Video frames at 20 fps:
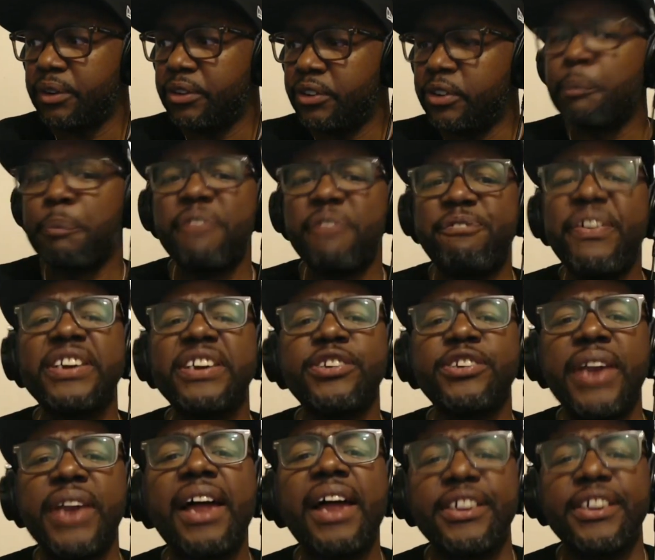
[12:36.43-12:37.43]

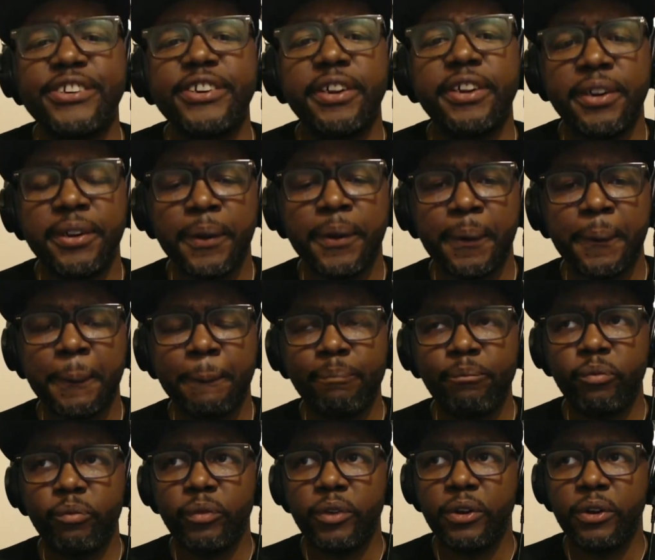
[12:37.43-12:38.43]
professionality,
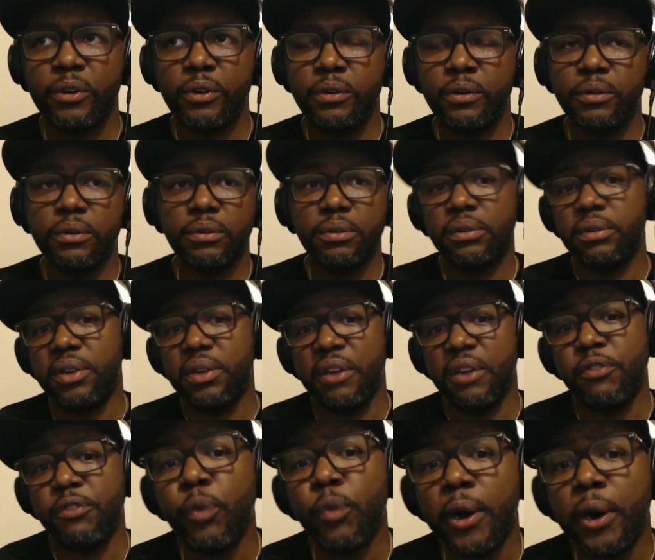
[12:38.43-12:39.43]

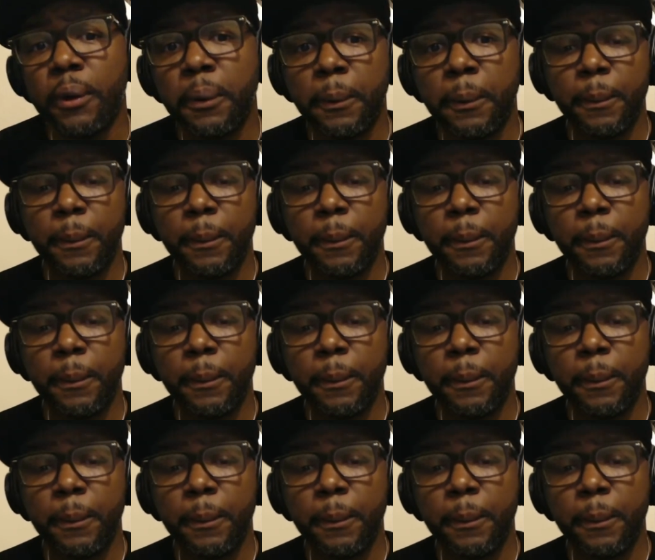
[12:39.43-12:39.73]
if you will.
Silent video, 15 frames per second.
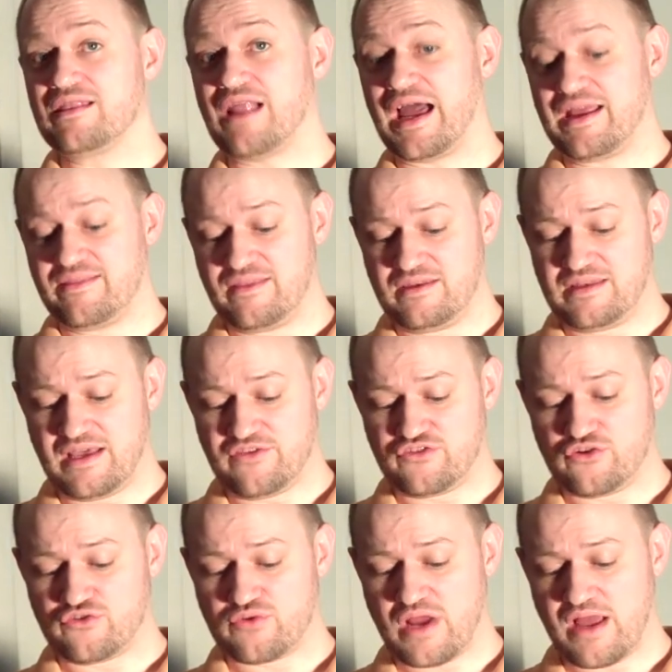Like the
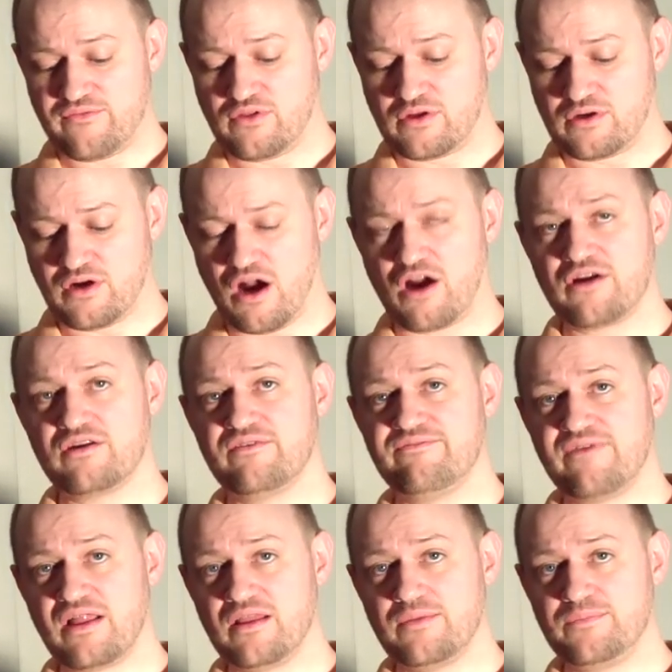desert traveler, our
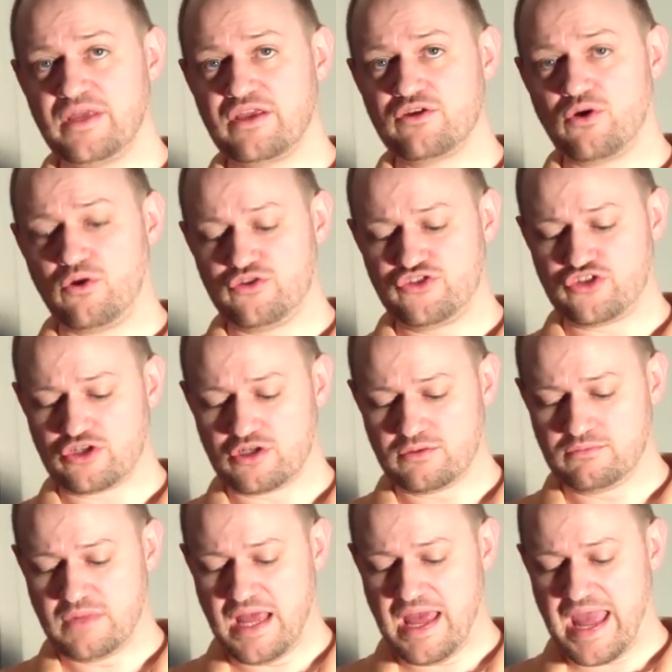developing
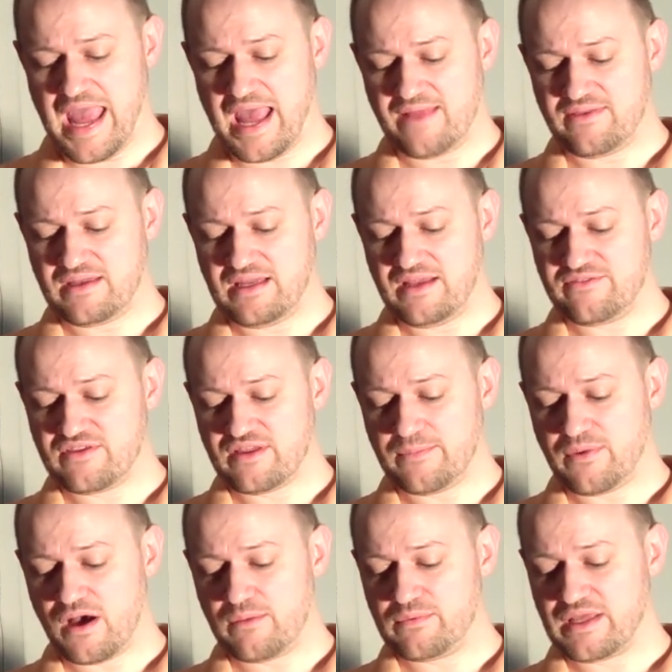culture and the needs of the
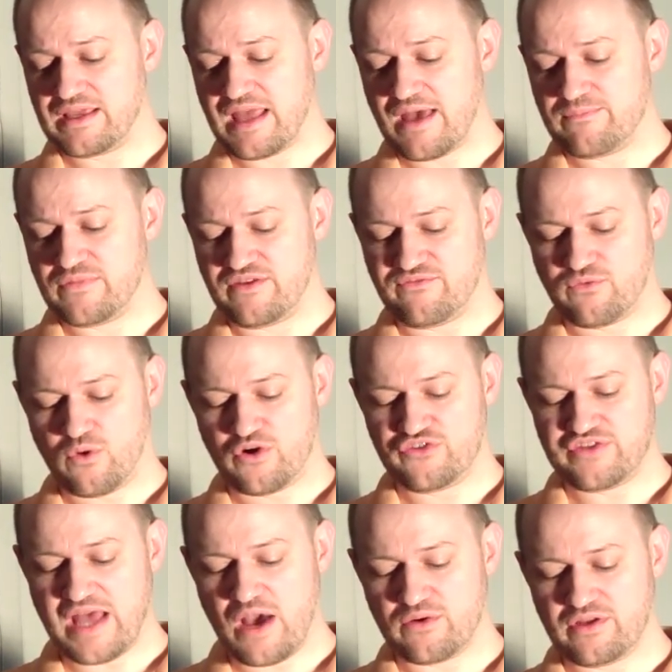public have been
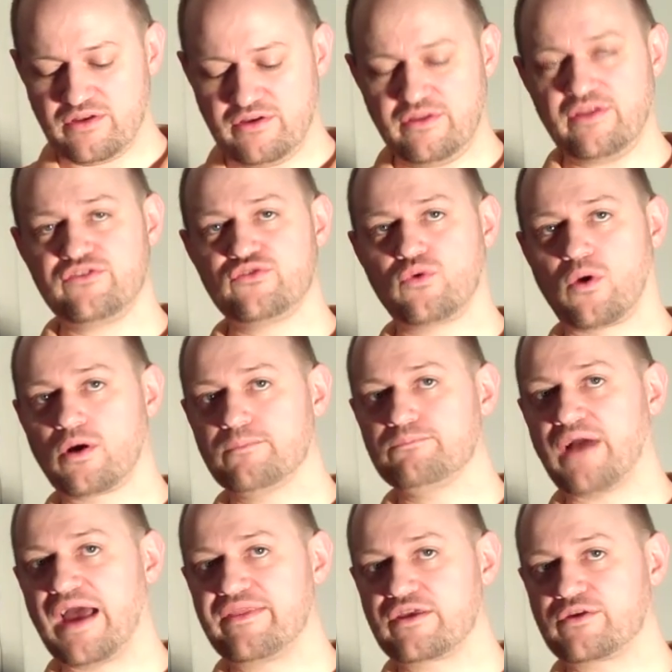forced out into the storm
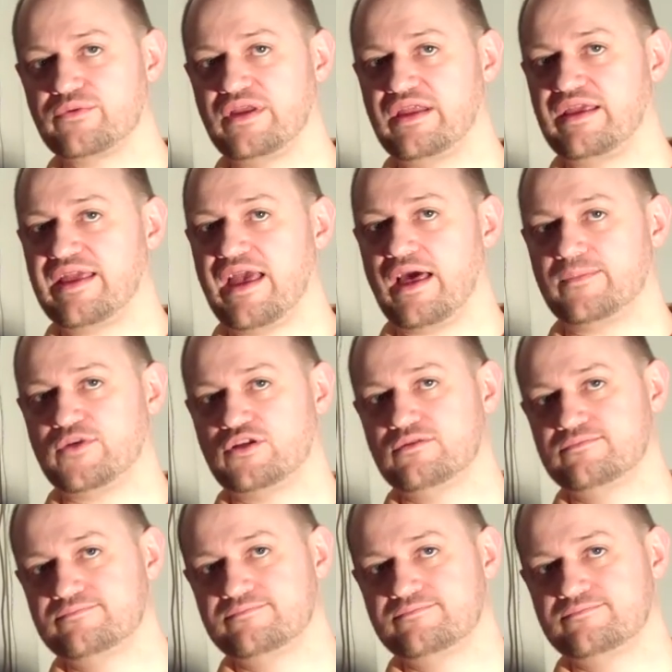by the greedy camel.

========

## TASK ITEM:
Every line in the data above needs to be given again exactly, pictures aside.

## EXERCISE RESPONSE:
Video frames at 20 fps:
[12:36.43-12:37.43]

[12:37.43-12:38.43]
professionality,
[12:38.43-12:39.43]

[12:39.43-12:39.73]
if you will.
Silent video, 15 frames per second.
Like the
desert traveler, our
developing
culture and the needs of the
public have been
forced out into the storm
by the greedy camel.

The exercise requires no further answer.